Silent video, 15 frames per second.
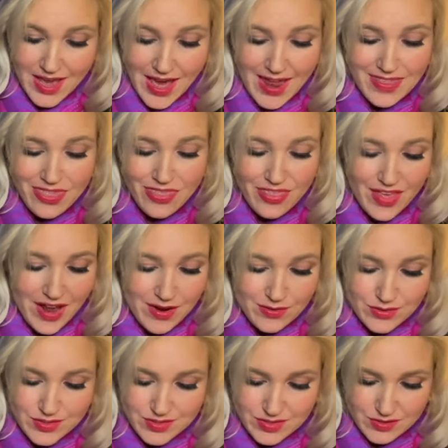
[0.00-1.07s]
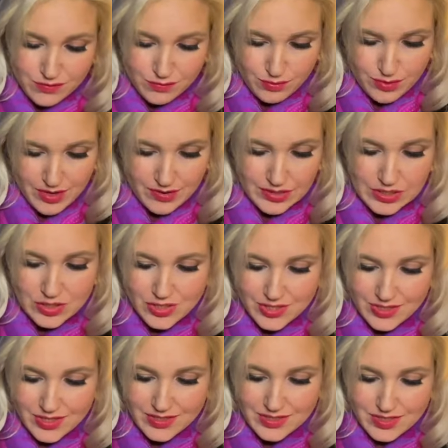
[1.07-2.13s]
and thousands of prairie
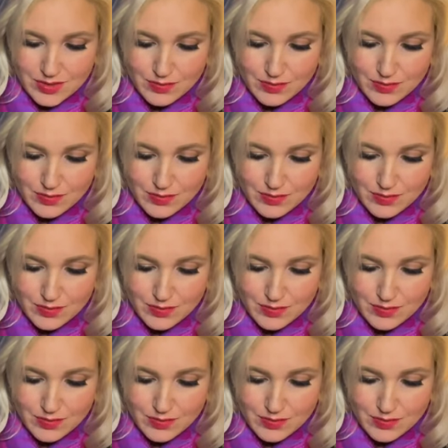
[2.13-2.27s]
chickens,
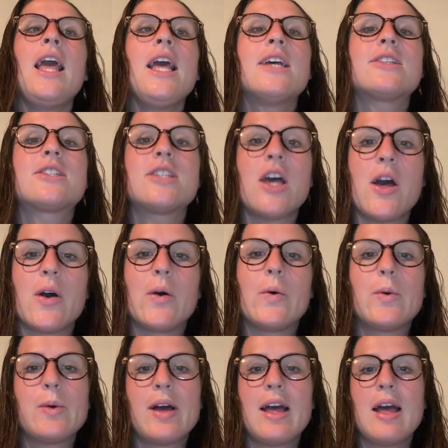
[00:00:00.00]

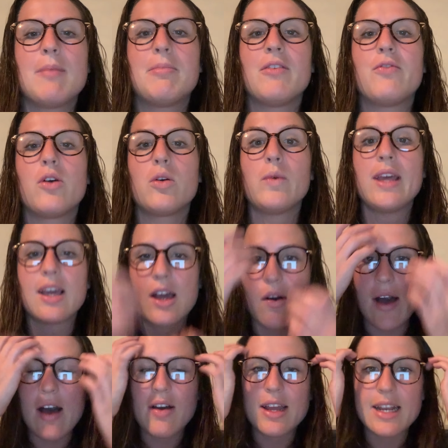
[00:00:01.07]
So, before we go
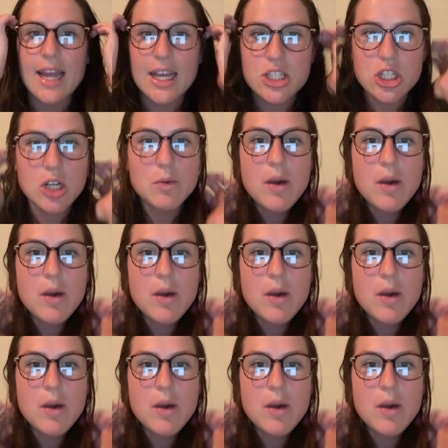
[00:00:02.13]
out in nature,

Aim of the task:
Reproduce all of the data exactly, omitting each picture it holds.

Task solution:
Silent video, 15 frames per second.
[0.00-1.07s]
[1.07-2.13s]
and thousands of prairie
[2.13-2.27s]
chickens,
[00:00:00.00]

[00:00:01.07]
So, before we go
[00:00:02.13]
out in nature,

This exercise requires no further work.